If what a character says doesn’t correlate with what they mean, this gives us another layer to explore. In “A Perfect Day for Bananafish,” J.D. Salinger uses dialogue not only for exposition, but to provide great contrasts in tone while developing character. Half of the story is Muriel talking long-distance to her mother from her hotel room. Not only does having the conversation take place on the telephone serve the plot, it shows how distant Muriel is from her parents and their concerns. The reader receives hints that things are not right with Seymour, the yet unseen husband, as Muriel elects to explain away events that her mother insists on revisiting.

What resonates with this conversation is how the women switch from discussing psychiatrists and accidents to sunscreen and dresses. The conversation gives us the needed background and sets the tone while still feeling authentic, as exhibited in this exchange:

“How are the clothes this year?”
“Terrible. But out of this world. You see sequins – everything,” said the girl.
“How’s your room?”
“All right. Just all right, though. We couldn’t get the room we had before the war,”’ said the girl.
“The people are awful this year. You should see what sits next to us in the dining room. At the next table. They look as if they drove down in a truck.”
“Well, it’s that way all over. How’s your ballerina?”
“It’s too long. I told you it was too long.”
“Muriel, I’m only going to ask you once more – are you really all right?”
“Yes, Mother,” said the girl.
“For the ninetieth time.”
“And you don’t want to come home?”
“No, Mother.”

When we finally meet Seymour, he is on the beach talking to a three year-old little girl, Sybil. As with Muriel’s conversation, it has an authentic feel to it, mixing innocence and whimsy, such as Seymour’s explanation of the tragic life of bananafish.

“Well, they swim into a hole where there’s a lot of bananas. They’re very ordinary-looking fish when they swim in. But once they get in, they behave like pigs. Why, I’ve known some bananafish to swim into a banana hole and eat as many as seventy-eight bananas.” He edged the float and its passenger a foot closer to the horizon. “Naturally, after that they’re so fat they can’t get out of the hole again. Can’t fit through the door.”

The contrast comes, then, when Seymour leaves the beach and rides the elevator to return to Muriel.

On the sub-main floor of the hotel, which the management directed bathers to use, a woman with zinc salve on her nose got into the elevator with the young man.
“I see you are looking at my feet,” he said to her when the car was in motion. “I beg your pardon?” said the woman.
“I said I see you’re looking at my feet.”
“I beg your pardon. I happened to be looking at the floor,” said the woman, and faced the doors of the car.
“If you want to look at my feet, say so,” said the young man. “But don’t be a God-damned sneak about it.”

The previous scene has shown Seymour’s patience with a young child;  he lashes out irrationally, however, at a random woman in the elevator.

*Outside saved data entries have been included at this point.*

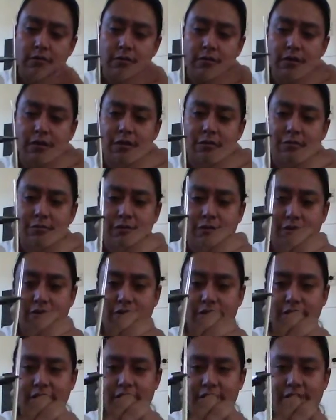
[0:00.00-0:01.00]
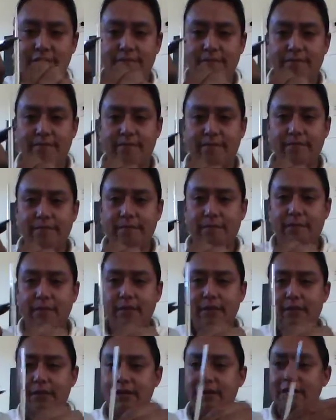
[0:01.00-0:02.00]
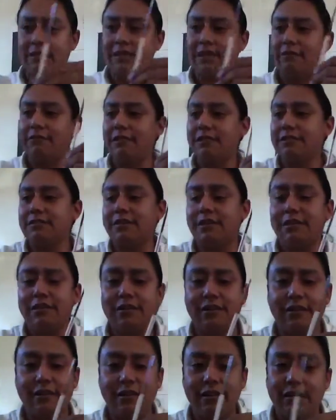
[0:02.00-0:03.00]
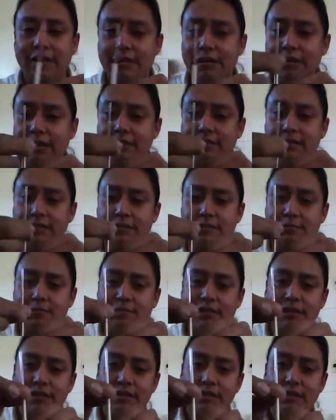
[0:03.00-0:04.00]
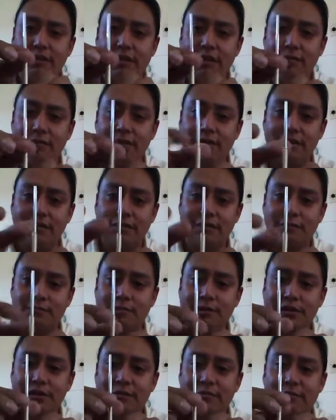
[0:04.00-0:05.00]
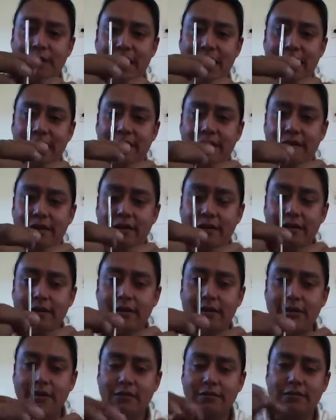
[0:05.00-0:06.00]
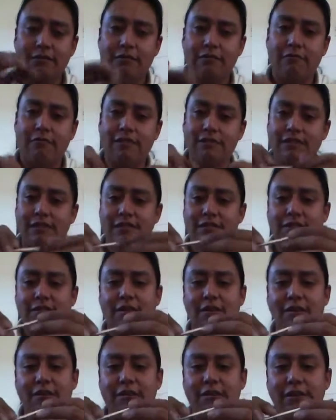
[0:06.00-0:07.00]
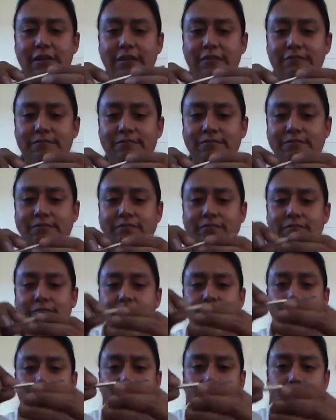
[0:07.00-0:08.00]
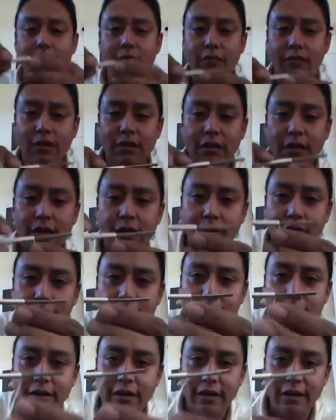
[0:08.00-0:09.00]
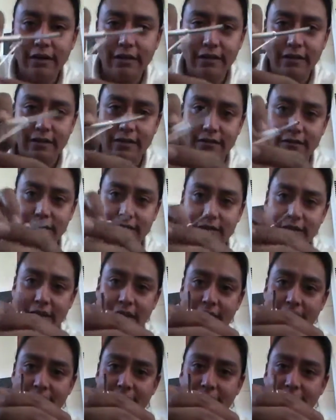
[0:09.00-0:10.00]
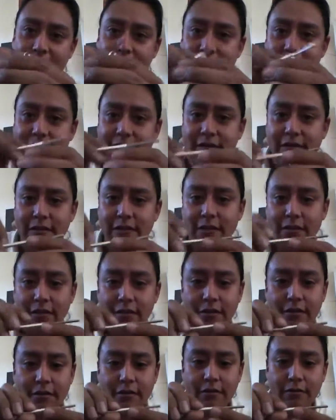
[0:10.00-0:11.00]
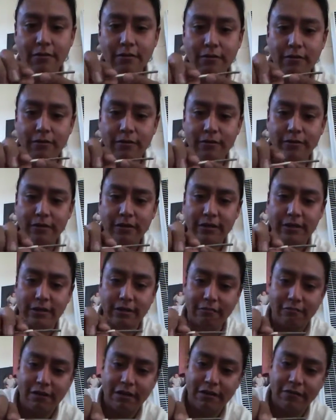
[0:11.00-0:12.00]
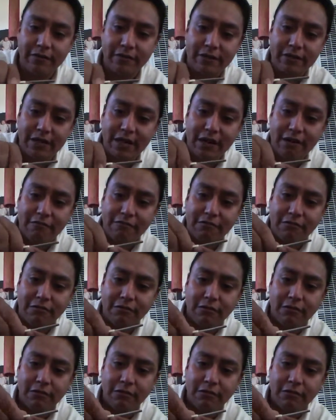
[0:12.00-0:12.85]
keep turning it, and that's how I started it. That's the spring coming, it's springing back. So once I start it, I'll go ahead and hand coil it around the dowel,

Through his use of dialogue in these three scenes, Salinger is able to build not only the plot, but also his characters in such a way that the story’s shocking climax seems almost inevitable when revisiting the work for a second reading.

To use dialogue effectively in an enviable skill. As a reader, I often find that ability to be a swaying point for my loyalty. I want the characters to speak and speak well. That’s not too much to ask.